Regione: Princi, 10 mln per sostenere la cultura calabrese

(ANSA) – CATANZARO, 29 AGO – «Un corposo investimento di 10
milioni di euro è stato messo in campo dalla Regione Calabria
per sostenere e promuovere gli eventi culturali, tra cui quelli
storicizzati da diversi anni, nonché le realtà teatrali, non
dimenticando una particolare attenzione al sostegno delle
diverse realtà artistico-musicali, come quelle bandistiche». E’

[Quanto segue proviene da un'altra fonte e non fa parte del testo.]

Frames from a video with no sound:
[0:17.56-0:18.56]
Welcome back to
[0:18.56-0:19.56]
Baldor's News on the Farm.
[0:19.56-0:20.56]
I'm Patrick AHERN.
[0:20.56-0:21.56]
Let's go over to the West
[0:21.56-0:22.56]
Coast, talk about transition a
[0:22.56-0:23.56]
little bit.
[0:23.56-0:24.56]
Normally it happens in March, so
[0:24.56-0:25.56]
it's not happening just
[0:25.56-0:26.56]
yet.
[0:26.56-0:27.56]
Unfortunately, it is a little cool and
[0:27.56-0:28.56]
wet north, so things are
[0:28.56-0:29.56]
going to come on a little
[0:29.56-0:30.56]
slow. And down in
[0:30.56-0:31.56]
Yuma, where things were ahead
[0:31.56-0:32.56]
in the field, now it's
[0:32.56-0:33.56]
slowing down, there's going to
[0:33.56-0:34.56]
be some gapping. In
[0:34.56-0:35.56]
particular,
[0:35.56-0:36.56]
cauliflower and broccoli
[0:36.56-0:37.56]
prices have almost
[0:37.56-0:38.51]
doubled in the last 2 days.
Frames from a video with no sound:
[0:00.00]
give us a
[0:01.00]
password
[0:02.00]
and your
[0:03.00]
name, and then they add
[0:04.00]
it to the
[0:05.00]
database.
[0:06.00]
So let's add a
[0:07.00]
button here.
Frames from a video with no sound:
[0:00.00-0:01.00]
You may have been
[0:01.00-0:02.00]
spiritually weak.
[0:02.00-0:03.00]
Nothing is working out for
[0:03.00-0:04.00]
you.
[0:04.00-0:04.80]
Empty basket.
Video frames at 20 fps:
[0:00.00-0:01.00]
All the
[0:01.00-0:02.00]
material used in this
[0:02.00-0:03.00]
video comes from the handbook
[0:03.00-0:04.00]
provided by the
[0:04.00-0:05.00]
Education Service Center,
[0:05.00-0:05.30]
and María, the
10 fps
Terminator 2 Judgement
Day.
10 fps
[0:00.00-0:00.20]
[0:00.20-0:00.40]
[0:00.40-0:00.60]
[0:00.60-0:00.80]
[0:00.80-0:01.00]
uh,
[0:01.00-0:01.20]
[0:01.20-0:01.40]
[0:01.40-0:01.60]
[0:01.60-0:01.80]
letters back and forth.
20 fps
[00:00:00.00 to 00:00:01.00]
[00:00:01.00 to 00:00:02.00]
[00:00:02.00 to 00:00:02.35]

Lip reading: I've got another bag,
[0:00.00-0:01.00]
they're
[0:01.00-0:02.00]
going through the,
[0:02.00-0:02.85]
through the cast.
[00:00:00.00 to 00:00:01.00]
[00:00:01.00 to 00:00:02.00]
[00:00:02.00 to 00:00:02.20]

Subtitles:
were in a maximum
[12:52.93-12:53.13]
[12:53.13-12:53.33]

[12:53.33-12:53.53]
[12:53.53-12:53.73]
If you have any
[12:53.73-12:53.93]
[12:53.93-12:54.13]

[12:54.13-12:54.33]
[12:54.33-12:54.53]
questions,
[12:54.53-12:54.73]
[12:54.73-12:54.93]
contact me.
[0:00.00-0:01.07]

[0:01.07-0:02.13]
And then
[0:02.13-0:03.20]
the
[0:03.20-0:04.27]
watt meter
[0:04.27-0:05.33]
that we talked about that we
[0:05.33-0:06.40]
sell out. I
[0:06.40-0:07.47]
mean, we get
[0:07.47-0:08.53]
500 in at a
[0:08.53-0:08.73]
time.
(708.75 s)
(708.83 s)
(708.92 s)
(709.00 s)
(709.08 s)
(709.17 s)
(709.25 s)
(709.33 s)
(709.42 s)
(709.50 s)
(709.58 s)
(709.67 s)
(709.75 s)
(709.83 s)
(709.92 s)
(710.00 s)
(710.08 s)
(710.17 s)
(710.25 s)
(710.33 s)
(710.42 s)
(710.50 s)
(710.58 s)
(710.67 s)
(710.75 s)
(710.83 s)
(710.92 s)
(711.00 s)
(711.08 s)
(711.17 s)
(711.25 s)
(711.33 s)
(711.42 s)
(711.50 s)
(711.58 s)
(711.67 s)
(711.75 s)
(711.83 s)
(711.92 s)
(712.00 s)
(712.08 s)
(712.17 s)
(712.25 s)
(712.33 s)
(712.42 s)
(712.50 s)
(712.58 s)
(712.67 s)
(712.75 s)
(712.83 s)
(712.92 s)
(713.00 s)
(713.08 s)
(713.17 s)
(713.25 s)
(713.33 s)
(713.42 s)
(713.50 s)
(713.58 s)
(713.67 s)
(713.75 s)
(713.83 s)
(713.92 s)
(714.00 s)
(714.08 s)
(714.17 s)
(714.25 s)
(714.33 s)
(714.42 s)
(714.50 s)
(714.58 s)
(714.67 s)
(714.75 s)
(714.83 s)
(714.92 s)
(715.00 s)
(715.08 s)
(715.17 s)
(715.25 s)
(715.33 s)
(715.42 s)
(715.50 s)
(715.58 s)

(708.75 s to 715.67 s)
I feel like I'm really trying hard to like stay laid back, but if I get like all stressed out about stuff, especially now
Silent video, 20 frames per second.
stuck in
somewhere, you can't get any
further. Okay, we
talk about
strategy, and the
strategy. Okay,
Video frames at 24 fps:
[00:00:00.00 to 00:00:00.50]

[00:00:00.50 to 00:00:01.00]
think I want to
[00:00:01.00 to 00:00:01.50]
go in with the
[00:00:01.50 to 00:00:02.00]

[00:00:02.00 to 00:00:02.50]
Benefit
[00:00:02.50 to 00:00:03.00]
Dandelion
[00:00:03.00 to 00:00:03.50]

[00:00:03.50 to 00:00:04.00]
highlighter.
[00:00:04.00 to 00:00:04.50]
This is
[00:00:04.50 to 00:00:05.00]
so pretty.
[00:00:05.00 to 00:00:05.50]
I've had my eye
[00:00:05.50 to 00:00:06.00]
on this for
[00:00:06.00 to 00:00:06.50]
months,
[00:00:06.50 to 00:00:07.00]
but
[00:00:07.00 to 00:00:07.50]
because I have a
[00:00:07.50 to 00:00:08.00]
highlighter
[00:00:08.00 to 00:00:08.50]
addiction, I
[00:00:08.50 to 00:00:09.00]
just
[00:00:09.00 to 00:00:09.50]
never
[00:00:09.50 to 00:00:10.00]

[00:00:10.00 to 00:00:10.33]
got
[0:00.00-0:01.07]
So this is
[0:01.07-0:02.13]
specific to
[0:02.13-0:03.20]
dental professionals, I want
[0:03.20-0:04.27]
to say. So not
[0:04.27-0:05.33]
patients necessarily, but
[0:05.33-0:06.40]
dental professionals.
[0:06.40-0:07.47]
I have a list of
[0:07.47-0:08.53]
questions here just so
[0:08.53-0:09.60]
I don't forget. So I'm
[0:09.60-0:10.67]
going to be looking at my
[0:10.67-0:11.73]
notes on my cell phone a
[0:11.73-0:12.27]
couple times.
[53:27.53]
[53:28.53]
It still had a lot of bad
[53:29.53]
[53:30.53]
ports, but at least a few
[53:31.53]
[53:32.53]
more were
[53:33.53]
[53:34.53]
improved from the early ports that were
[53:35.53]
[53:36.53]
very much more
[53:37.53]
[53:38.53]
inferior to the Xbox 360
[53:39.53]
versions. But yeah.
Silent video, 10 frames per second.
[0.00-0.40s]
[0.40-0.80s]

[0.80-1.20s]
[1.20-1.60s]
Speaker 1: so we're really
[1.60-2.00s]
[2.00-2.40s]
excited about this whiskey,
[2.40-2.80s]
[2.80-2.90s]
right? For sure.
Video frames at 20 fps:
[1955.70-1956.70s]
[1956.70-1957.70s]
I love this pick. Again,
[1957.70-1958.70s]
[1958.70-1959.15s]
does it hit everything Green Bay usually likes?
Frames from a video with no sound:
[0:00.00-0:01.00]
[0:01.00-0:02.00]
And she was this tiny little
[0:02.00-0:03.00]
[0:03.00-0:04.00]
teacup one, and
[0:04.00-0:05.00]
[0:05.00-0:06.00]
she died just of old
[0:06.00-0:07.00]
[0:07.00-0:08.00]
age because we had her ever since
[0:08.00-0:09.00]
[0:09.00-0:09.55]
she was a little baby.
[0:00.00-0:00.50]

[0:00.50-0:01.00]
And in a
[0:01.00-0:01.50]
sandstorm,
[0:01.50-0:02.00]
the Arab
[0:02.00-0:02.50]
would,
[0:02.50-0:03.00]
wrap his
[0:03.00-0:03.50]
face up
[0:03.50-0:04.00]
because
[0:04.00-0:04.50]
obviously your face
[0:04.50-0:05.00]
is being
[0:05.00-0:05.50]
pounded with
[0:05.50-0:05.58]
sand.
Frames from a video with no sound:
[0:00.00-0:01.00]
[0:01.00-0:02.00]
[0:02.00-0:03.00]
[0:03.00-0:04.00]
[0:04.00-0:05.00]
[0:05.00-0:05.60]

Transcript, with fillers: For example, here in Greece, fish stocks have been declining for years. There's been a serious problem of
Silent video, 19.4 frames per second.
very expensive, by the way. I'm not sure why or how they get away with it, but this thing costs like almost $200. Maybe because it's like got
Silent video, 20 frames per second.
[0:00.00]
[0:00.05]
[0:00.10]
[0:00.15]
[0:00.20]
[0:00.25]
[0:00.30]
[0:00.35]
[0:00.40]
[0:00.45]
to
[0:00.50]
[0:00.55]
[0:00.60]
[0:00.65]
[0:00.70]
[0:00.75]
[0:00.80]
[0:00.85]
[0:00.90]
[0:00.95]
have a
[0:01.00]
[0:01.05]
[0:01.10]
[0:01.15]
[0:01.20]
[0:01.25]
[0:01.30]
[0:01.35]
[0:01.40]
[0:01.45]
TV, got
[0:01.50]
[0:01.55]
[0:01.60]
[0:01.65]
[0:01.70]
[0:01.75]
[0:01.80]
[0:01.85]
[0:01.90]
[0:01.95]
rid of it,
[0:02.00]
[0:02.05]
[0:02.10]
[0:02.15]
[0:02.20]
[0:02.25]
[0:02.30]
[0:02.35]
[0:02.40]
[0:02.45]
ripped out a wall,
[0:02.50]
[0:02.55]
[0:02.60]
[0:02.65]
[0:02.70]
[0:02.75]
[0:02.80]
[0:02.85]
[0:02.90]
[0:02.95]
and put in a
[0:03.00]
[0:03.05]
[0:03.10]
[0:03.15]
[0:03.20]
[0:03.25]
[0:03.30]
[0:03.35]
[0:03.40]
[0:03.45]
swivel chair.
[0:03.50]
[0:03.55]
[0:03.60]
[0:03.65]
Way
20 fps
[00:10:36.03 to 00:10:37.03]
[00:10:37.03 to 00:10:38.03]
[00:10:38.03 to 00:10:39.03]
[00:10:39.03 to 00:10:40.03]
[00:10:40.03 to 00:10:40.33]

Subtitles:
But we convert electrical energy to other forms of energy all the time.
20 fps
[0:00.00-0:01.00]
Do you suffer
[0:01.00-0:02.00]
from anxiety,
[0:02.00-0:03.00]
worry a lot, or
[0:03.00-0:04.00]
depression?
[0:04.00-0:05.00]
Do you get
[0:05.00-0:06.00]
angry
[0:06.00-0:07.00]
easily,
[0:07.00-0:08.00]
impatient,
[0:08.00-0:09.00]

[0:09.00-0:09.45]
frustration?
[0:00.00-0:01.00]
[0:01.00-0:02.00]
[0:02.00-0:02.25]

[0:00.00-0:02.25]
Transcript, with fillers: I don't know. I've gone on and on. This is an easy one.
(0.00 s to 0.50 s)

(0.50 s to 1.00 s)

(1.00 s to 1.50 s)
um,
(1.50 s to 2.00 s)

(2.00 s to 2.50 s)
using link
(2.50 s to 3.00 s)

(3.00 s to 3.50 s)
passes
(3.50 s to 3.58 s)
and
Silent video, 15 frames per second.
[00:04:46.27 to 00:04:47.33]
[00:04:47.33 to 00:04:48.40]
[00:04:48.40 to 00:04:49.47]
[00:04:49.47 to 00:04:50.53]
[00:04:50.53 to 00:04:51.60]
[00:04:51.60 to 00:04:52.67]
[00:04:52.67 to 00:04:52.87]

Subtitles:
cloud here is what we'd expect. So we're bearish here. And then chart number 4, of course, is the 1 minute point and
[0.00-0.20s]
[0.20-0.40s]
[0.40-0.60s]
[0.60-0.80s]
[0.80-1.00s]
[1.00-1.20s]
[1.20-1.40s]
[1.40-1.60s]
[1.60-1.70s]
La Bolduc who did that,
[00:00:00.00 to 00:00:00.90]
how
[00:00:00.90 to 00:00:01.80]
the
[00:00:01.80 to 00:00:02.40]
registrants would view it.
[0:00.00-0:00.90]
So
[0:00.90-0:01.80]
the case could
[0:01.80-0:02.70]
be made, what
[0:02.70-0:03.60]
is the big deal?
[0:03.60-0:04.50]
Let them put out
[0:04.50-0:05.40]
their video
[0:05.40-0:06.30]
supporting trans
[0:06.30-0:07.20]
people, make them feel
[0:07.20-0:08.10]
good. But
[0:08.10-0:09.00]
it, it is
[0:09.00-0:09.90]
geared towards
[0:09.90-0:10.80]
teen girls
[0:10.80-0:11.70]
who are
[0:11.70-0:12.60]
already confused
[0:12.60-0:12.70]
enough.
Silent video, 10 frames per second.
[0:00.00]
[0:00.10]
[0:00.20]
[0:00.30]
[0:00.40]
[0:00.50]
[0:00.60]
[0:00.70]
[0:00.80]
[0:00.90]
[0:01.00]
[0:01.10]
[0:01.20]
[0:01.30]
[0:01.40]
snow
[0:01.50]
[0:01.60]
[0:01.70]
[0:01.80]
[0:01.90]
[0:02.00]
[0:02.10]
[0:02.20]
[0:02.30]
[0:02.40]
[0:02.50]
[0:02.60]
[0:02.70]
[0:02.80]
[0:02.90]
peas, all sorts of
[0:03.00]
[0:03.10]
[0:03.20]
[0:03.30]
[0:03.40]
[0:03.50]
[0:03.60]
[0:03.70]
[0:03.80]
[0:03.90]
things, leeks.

quanto si legge in una nota dell’ufficio stampa della Giunta
regionale.
“Insieme al Presidente Roberto Occhiuto – afferma il
Vicepresidente della Giunta regionale della Calabria con delega
al ramo, Giusi Princi – abbiamo delineato un piano di
rafforzamento e riorganizzazione del settore Cultura che vada
dagli strumenti di sostegno finanziario per i diversi attori del
comparto, all’avvio di un serio lavoro di aggiornamento di quel
corpus di norme che regolano il settore. Il tratto
caratteristico di questa nostra nuova programmazione sta
nell’aver previsto per alcune aree del settore, come teatri e
rispettive compagnie stabili, una programmazione finanziaria su
base triennale, grazie ai fondi del PSC (Piano di Sviluppo e
Coesione), in coordinamento tra le normative regionali e
statali, per permettere loro una migliore efficacia su medio
termine, ed essere più incisivi sul tessuto culturale nel quale
operano».
Per la promozione ed il sostegno delle attività culturali, dopo
la pubblicazione in pre-informazione dei primi di luglio,
saranno quindi pubblicati in questa settimana due avvisi per uno
stanziamento complessivo di 3 milioni e duecentomila euro. «Il
primo avviso – aggiunge il Vicepresidente della Calabria –
prevede un investimento di 2 milioni di euro articolato in sei
tipologie di intervento: letterario, teatrale amatoriale a
carattere identitario, esibizioni di orchestra opera
lirico-sinfonica, jazz, canto classico e danza; e poi, ancora,
esibizioni bandistiche, mostre e, infine, tipologia
multidisciplinare. Il secondo avviso, che prevede uno
stanziamento di un milione e duecentomila euro, interessa
progetti culturali contraddistinti dalla loro storicizzazione
con più edizioni alle spalle. Ulteriore rivoluzione che
avvieremo con il Dipartimento Istruzione Formazione e Pari
Opportunità, guidato dal dirigente generale Maria Francesca
Gatto, e nello specifico del Settore Cultura, diretto dal
dirigente Ersilia Amatruda – conclude Giusi Princi – sarà un
approfondimento sulla riorganizzazione ed aggiornamento delle
normative regionali di settore, per alcune aree ferma a leggi
emanate oltre trent’anni fa e, quindi, da aggiornare ai diversi
tempi ed esigenze del comparto». (ANSA).